Là encore, c’est moi qui ai lancé l’idée, en m’inspirant de ce que certains collègues font à l’étranger – même si « wet shelter » n’est peut-être pas le bon terme ici parce que je ne visais pas une structure du genre foyer de nuit. En fait, nous discutons actuellement avec la Ville de Luxembourg de la possibilité de lancer une maison d’accueil de jour pour sans-abris qui soit un peu la même chose que la Téistuff – mais où l’on puisse consommer de l’alcool qu’on doit apporter soi-même. Parce que nous constatons tout simplement que certains de nos clients boivent dans la rue parce qu’ils n’ont pas le droit de le faire à l’intérieur, par exemple dans notre Téistuff ou chez la Stëmm vun der Strooss. L’essentiel pour nous est que par là, on arriverait à séparer les différentes populations-cibles durant la journée, c’est-à-dire ceux qui viennent d’arriver chez nous et ont une chance de s’en sortir assez vite avec le coup de pouce nécessaire, de ceux qui sont déjà beaucoup plus loin dans leur histoire et affichent une multitude de problématiques diverses. Nous pourrions ainsi protéger le jeune cité plus haut de la mauvaise influence des sans-abris plus âgés et plus désillusionnés, au moins en journée.

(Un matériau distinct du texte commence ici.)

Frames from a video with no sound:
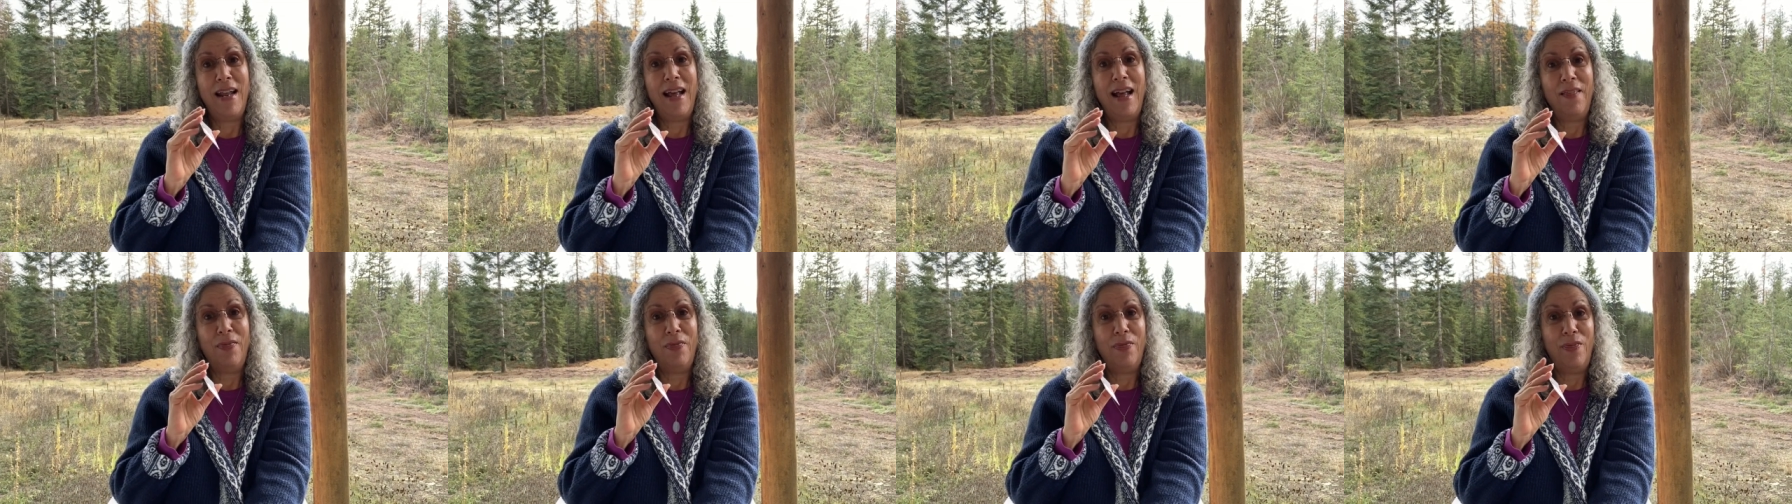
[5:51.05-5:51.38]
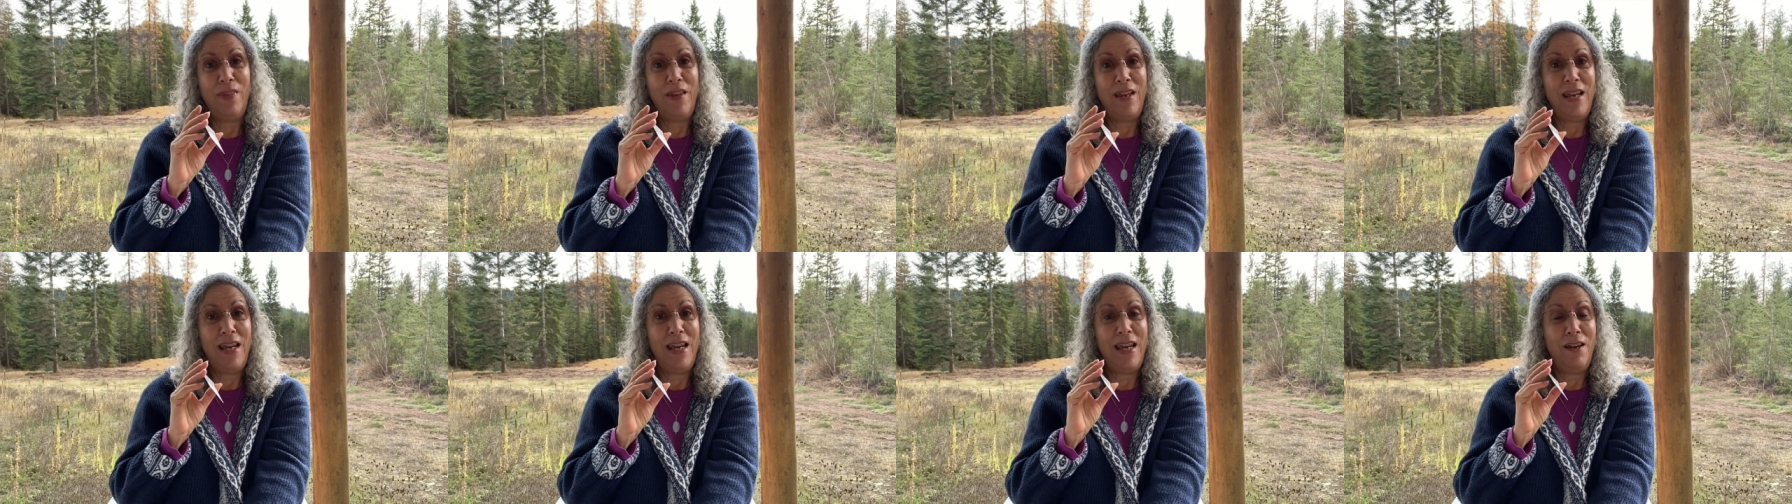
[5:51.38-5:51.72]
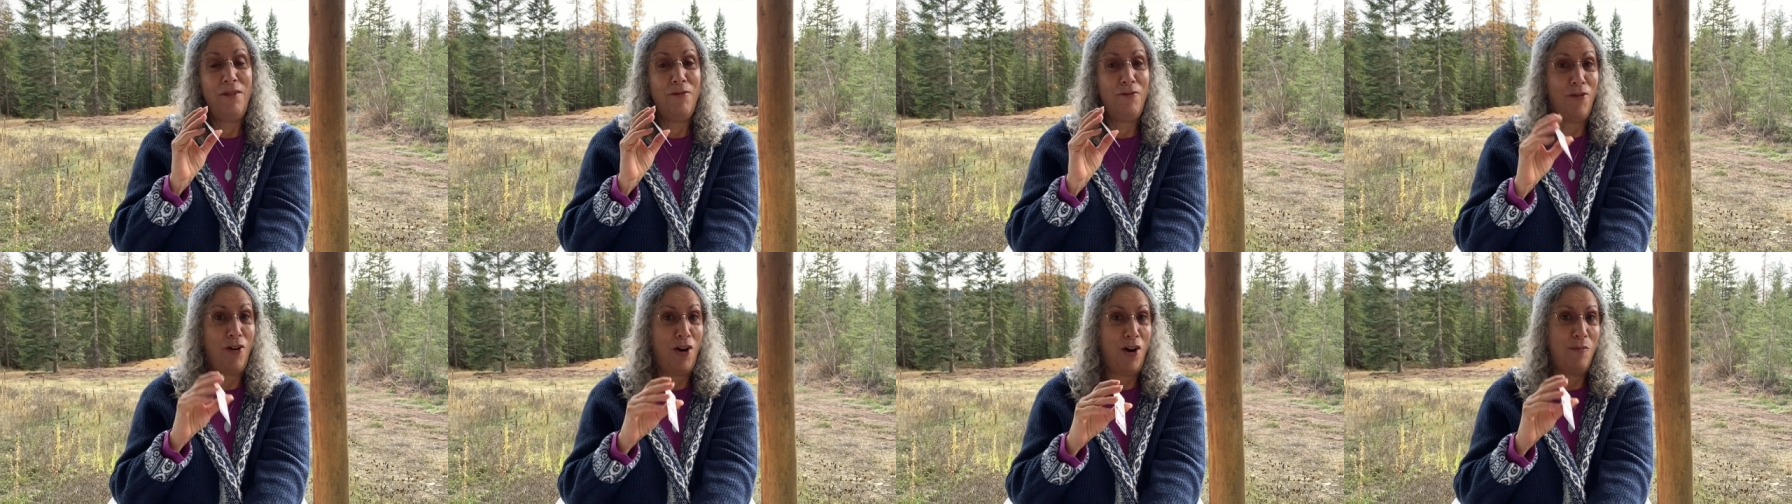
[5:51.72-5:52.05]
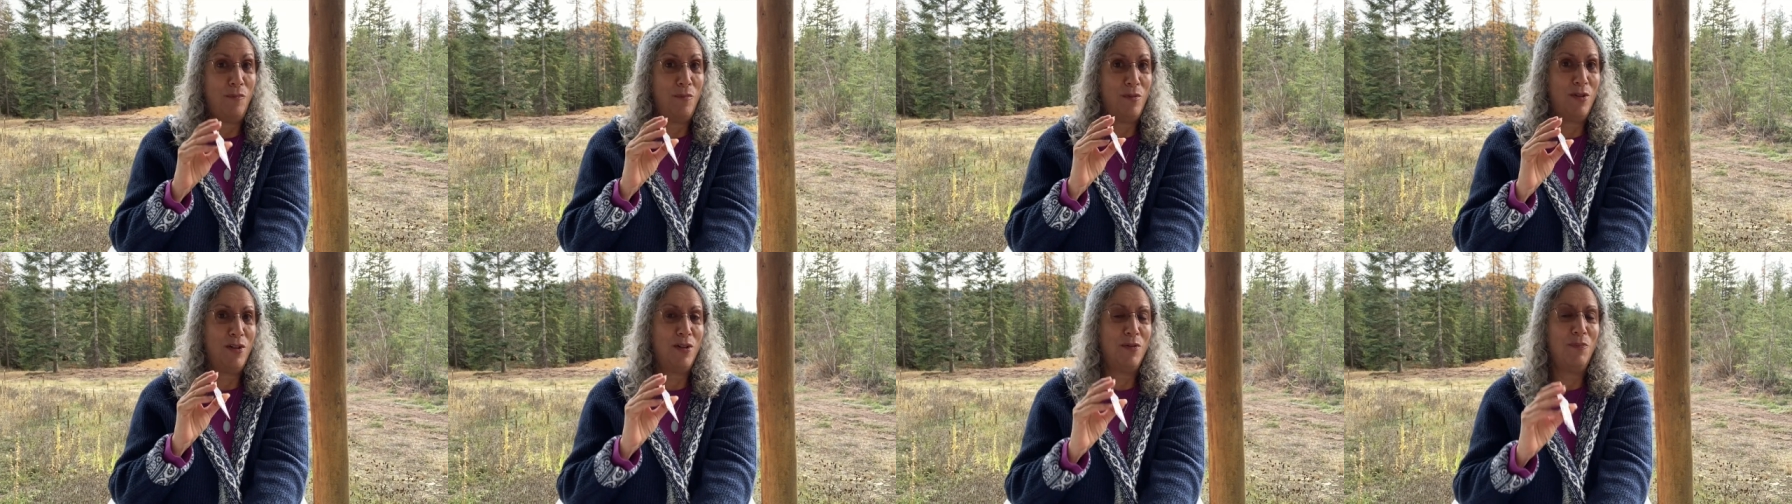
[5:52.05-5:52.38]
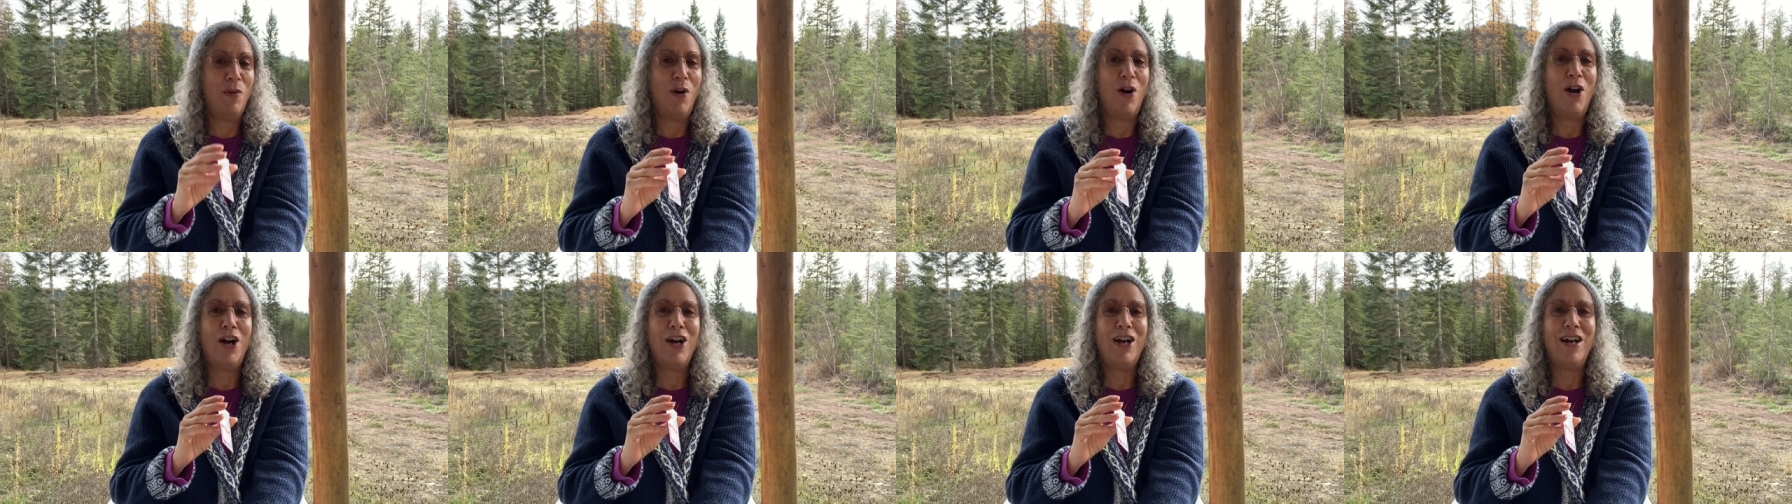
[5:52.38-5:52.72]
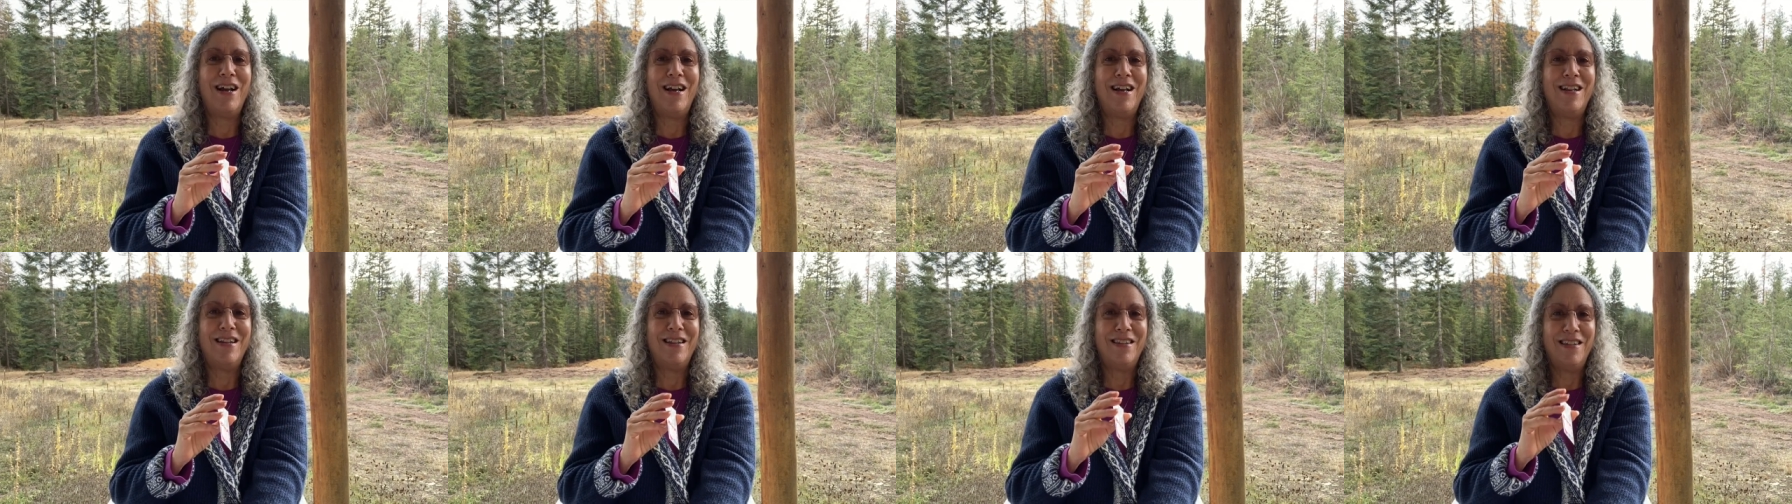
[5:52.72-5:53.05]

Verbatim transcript: at the farmer's market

La population des sans-abris est actuellement une sorte de communauté fourre-tout, un terme par lequel on désigne des destins extrêmement divers, qui vont de la jeune famille en passant par la femme monoparentale, le jeune en fugue, ou l’universitaire qui vient de perdre son emploi – nous en avons eu au foyer, nous y avons même déjà accueilli un ancien directeur de banque licencié –, au sans abri de longue durée... Il est temps d’y répondre de manière tout aussi différenciée, et je suis persuadée que la désinstitutionalisation et le Housing first constituent la bonne réponse et mènent vers une reconquête de l’autonomie.